Markus had the internet.
He sat hunched over the keyboard, talking shit into the headset as he aimed his cursor across the infinite digital battlefield with guys his age all over the world. Here, they were warriors without causes, because out there he worked shifts at a coffee shop and couldn’t afford to move out of the house. He moved down to the basement, jerked off over talking to women because regret hurt less than rejection and eked out a small, neutered life.
The anger never went away though. No matter how good he got at the game, it wasn’t enough.
He started streaming his games, enjoying the reaction his comments got, and when he started reading some of the links people sent him. When he wandered into work the next day, his eyes were dark with fatigue but how could you explain to your boss, with his weak chin and hipster sleeve tattoos, that one hundred thousand people were listening to you talk?

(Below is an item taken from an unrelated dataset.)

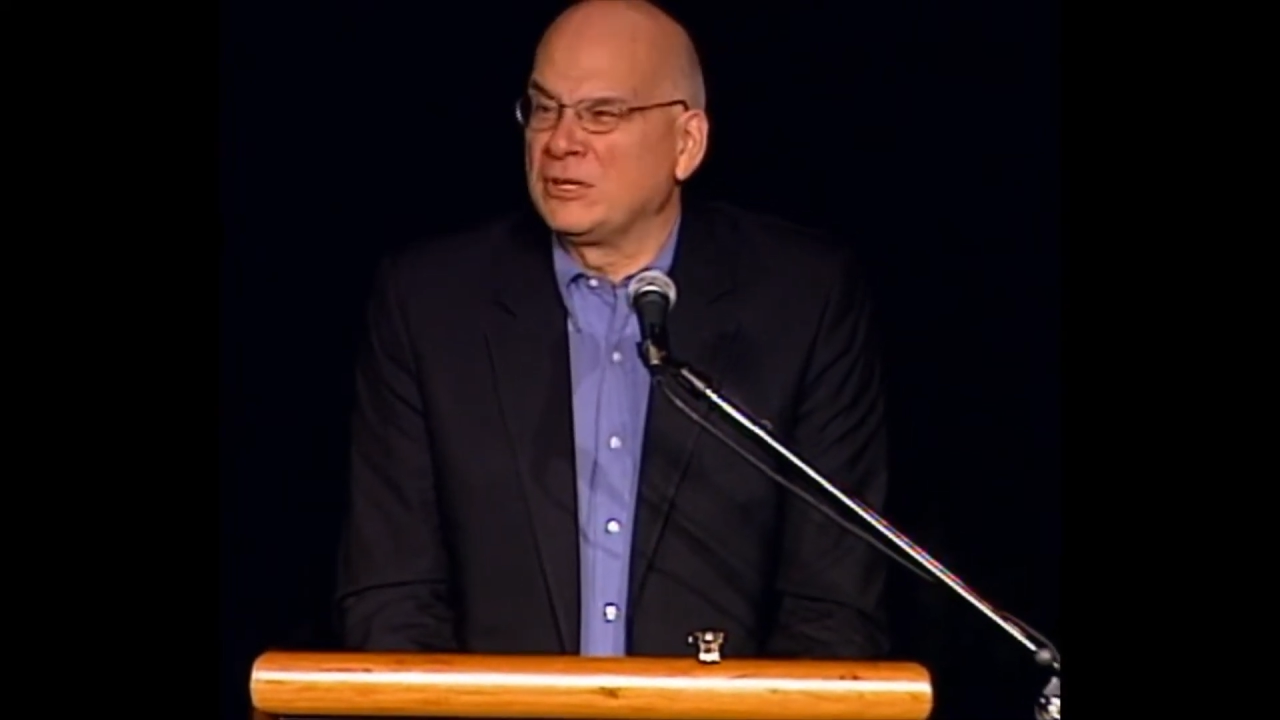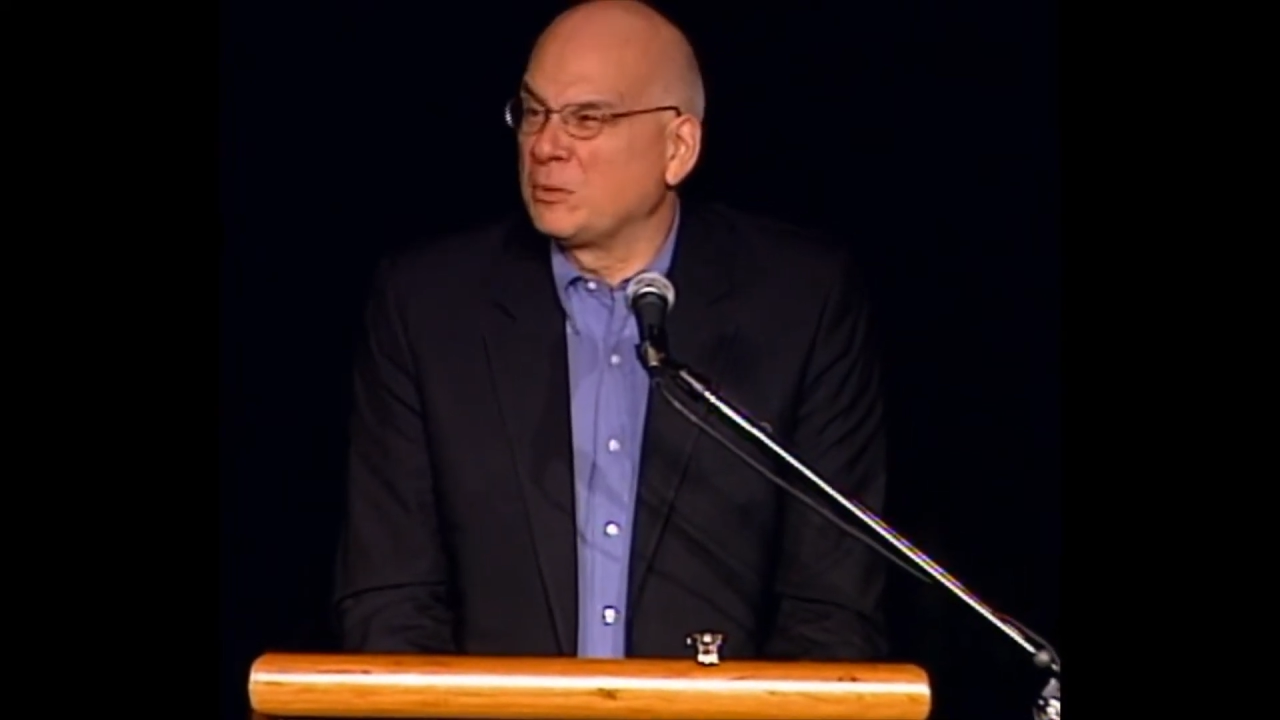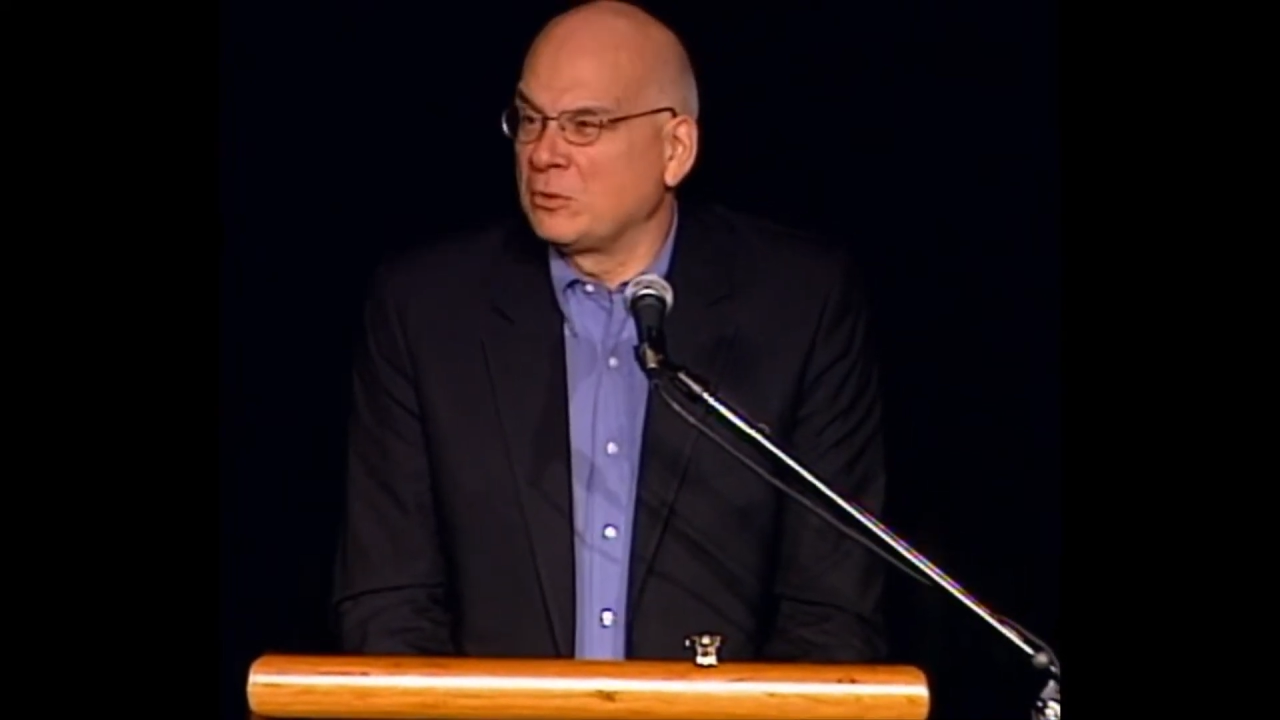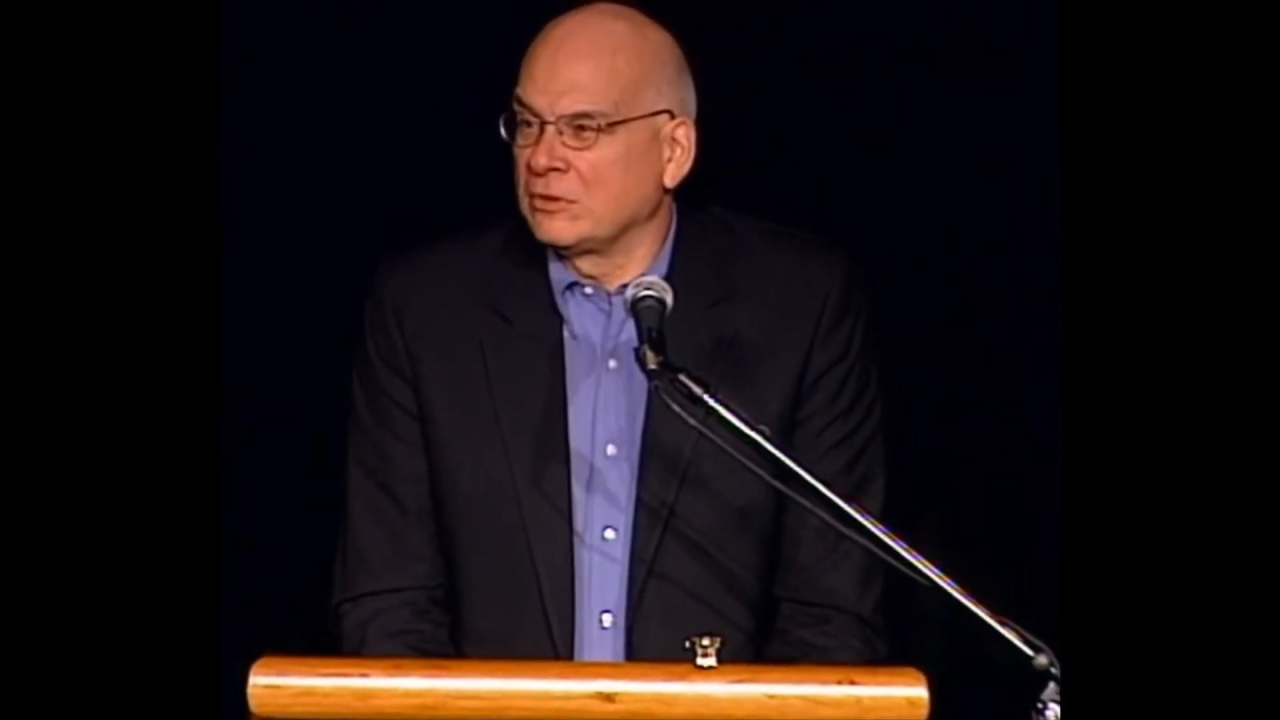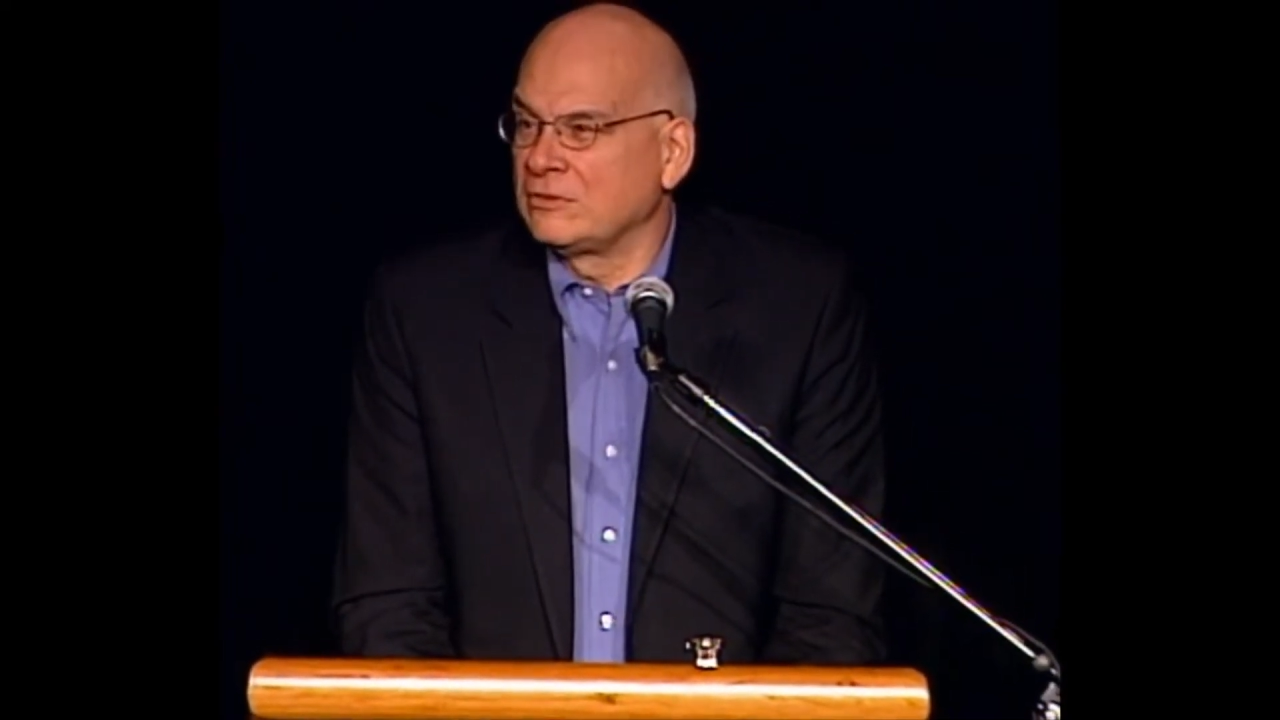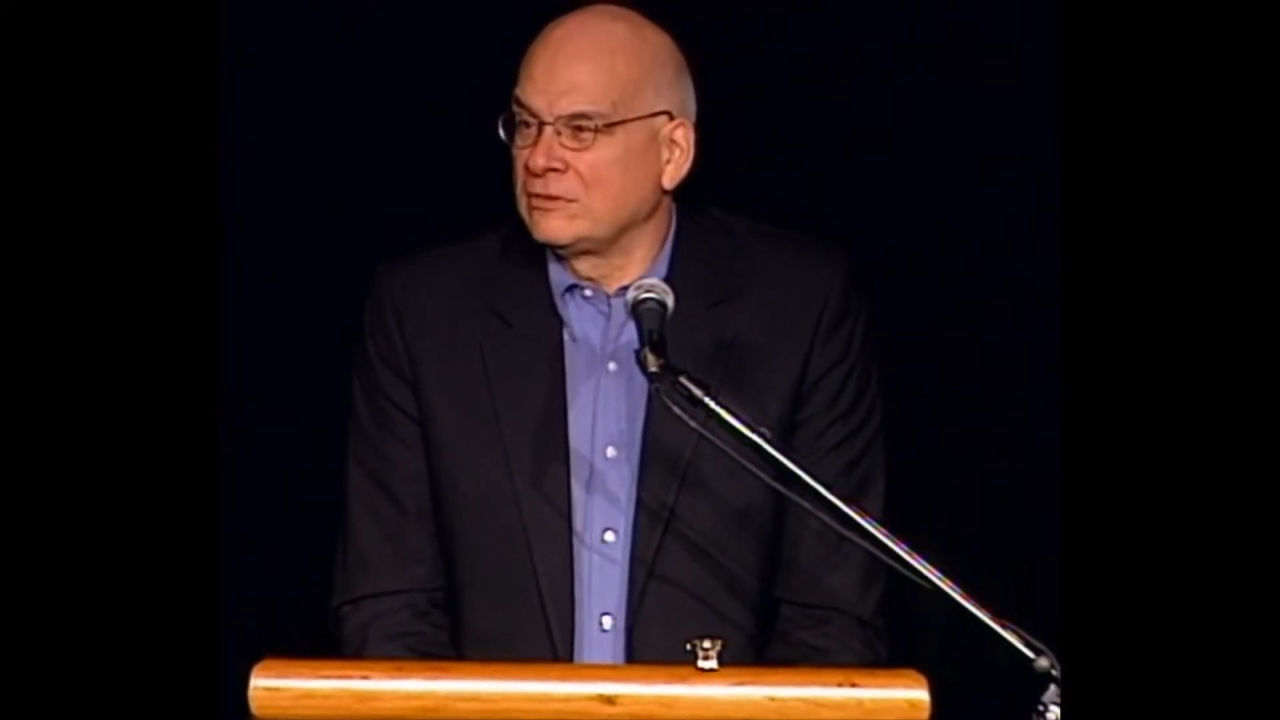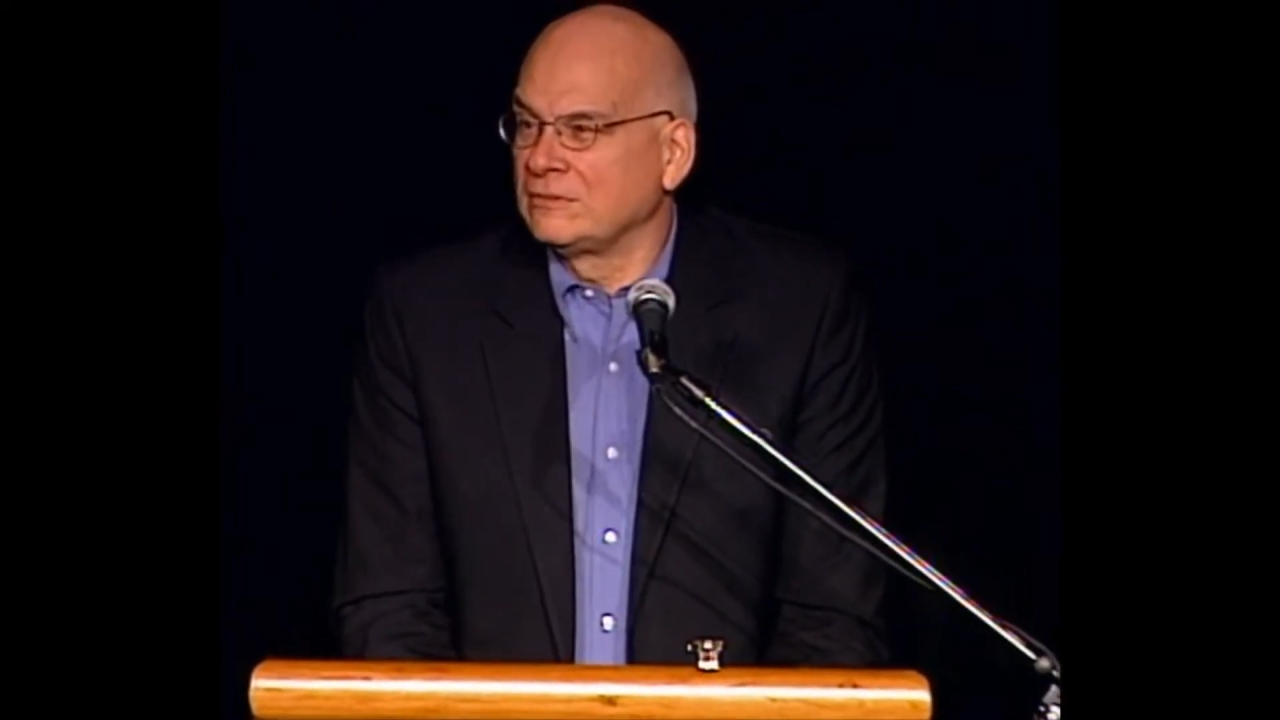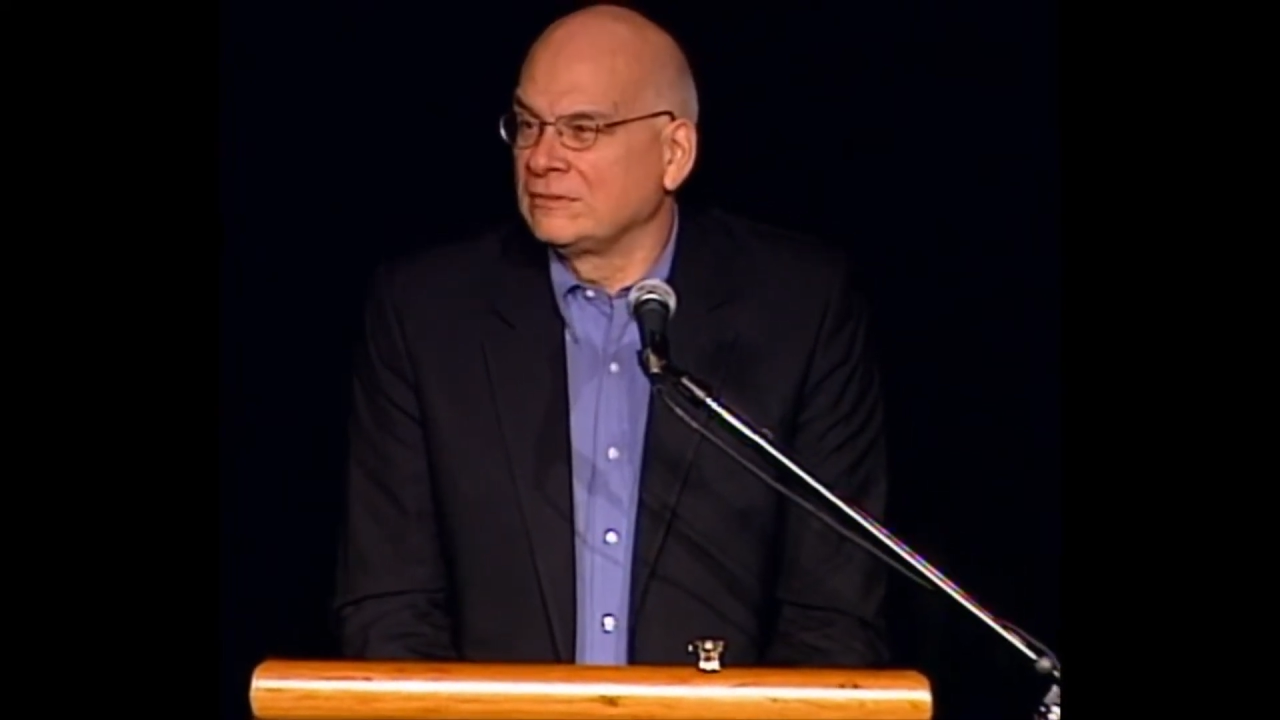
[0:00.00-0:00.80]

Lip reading: on books.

Markus enjoyed the power, how all these people asked him questions, sent him links and recorded response videos in response to things he’d said.
The feminism question came up.
He avoided it because Markus had been around the internet enough to know it was something you embraced or avoided. Milo Yiannopoulos had said it was cancer, and Markus had agreed, if you got it, it was probably a fight to the death.
It had started as a joke, and the reaction had been immediate.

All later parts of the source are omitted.